Framing bias has become a pervasive problem in modern media, misleading the understanding of what really happened via a skewed selection of information and language (Entman, 2007, 2010; Gentzkow and Shapiro, 2006). The most notable impact of framing bias is the amplified polarity between conflicting political parties and media outlets. Mitigating framing bias is critical to promote accurate and objective delivery of information.


One promising mitigation paradigm is to generate a neutralized version of a news article by synthesizing multiple views from biased source articles (Sides, 2018; Lee et al., 2022). To more effectively achieve news neutralization, we introduce a polarity minimization loss that leverages inductive bias that encourages the model to prefer generation with minimized polarity difference. Our proposed loss trains the model to be simultaneously good at mapping articles from one end of the polarity spectrum to another end of the spectrum and vice versa as illustrated in Fig. 1. Intuitively, the model is forced to learn and focus on the shared aspect between contrasting polarities from two opposite ends.


Figure 1: Illustration of training and inference with the proposed polarity minimization loss for reducing framing bias.

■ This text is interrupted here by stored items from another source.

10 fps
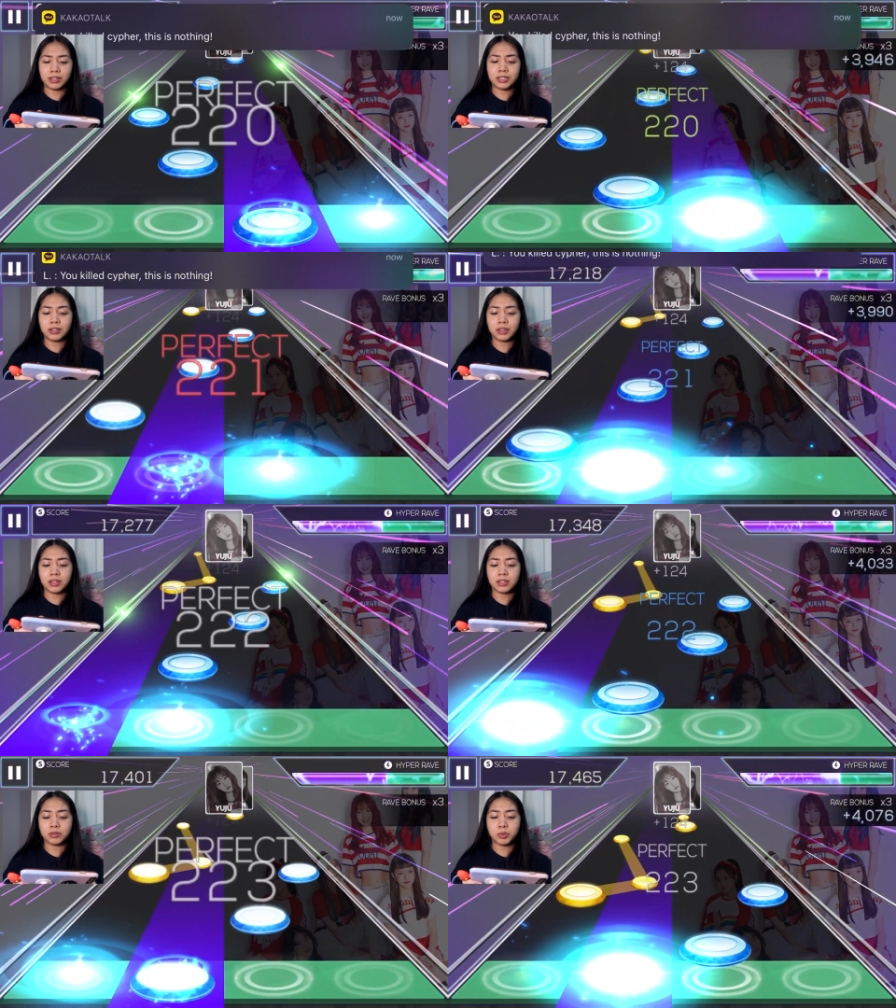I still
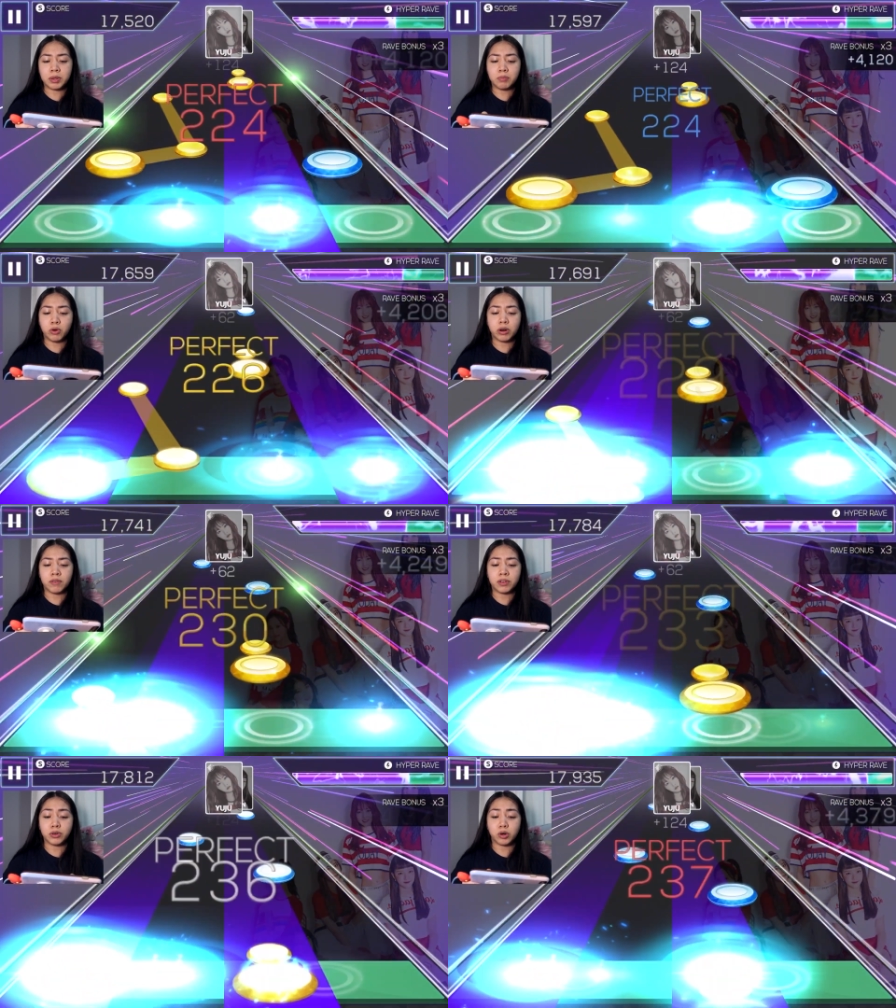think this would be more
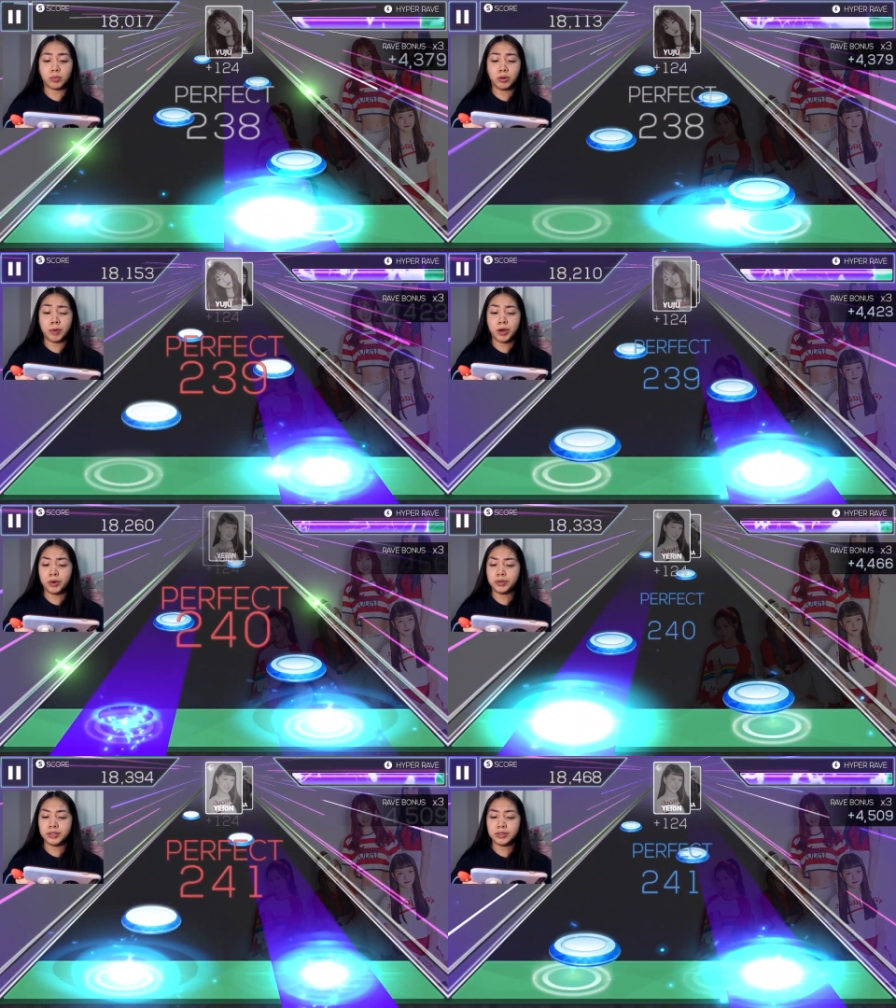of a normal
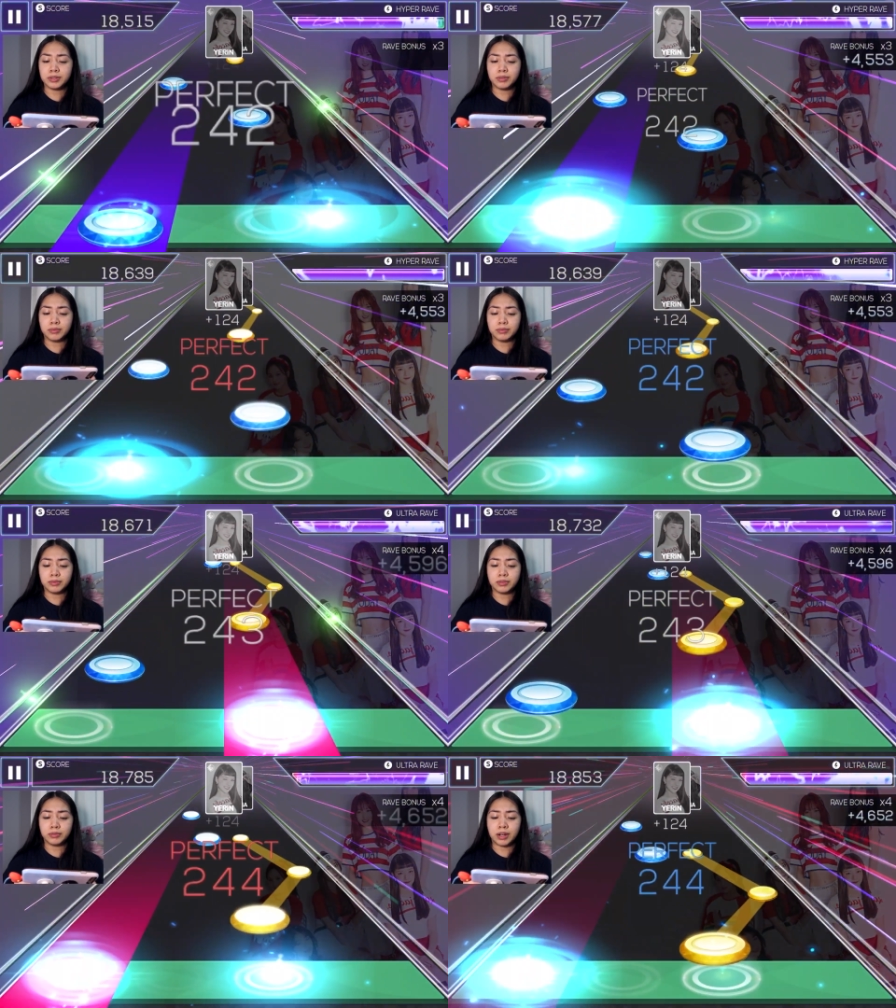mode
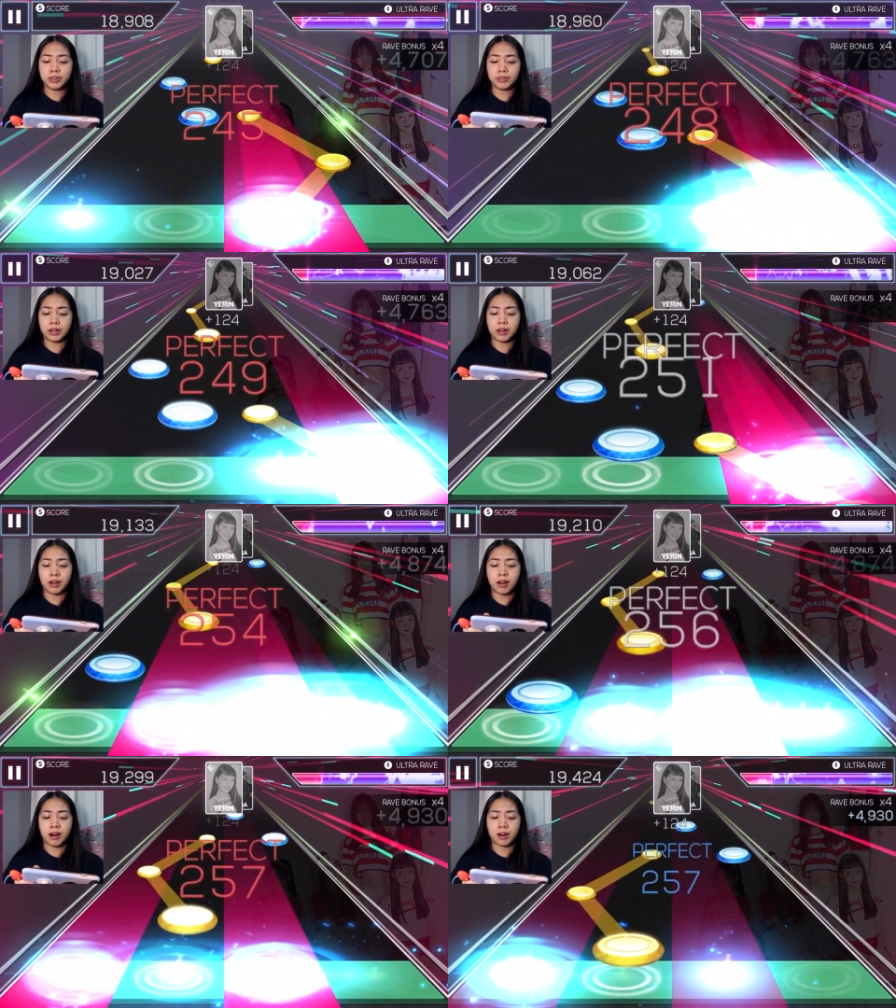rather than a
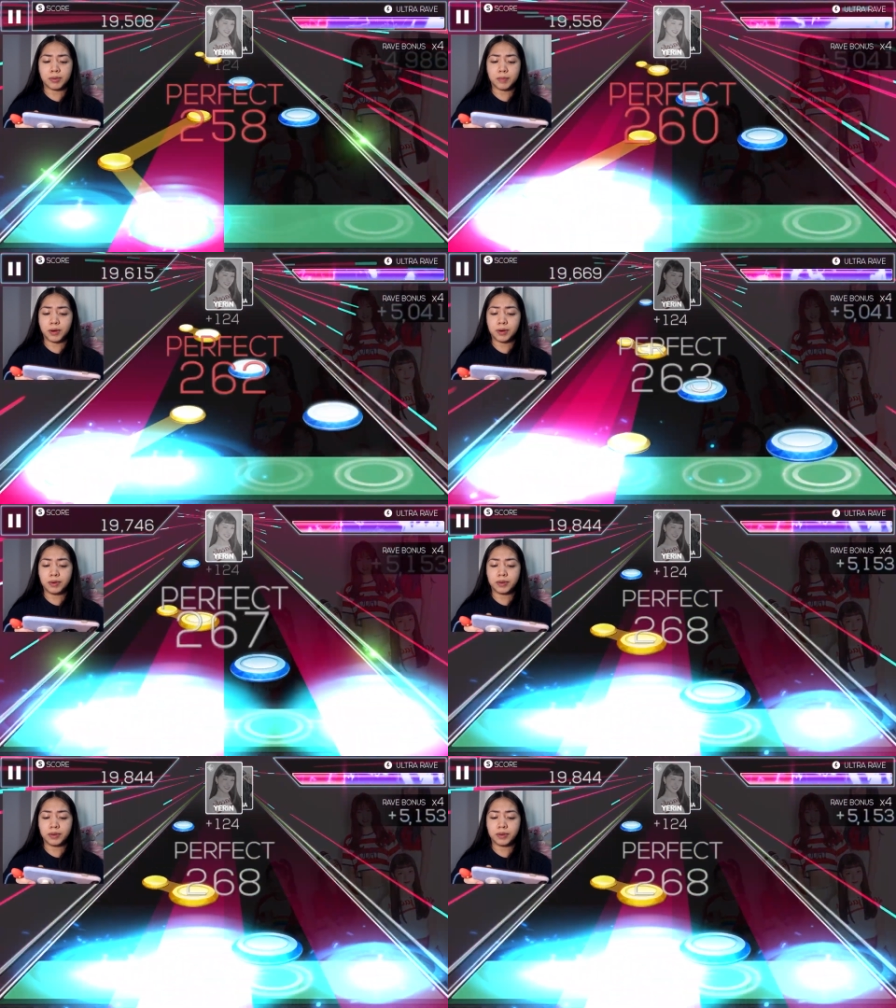hard mode.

In this work, we demonstrate the effectiveness of our proposed loss function by minimizing polarity in different dimensions of framing bias – lexical and informational (Entman, 2002). Lexical polarization results from the choice of words with different valence and arousal to explain the same information (e.g., "protest" vs "riot"). Informational polarization results from a differing selection of information to cover, often including unnecessary or unrelated information related to the issue being covered. Our investigation suggests that learning the opposite polarities that are distinct in the informational dimension enables the model to acquire a better ability to focus on common ground and minimize biases in the polarized input articles. Ultimately, our proposed loss enables the removal of bias-inducing information and the generation of more neutral language choices.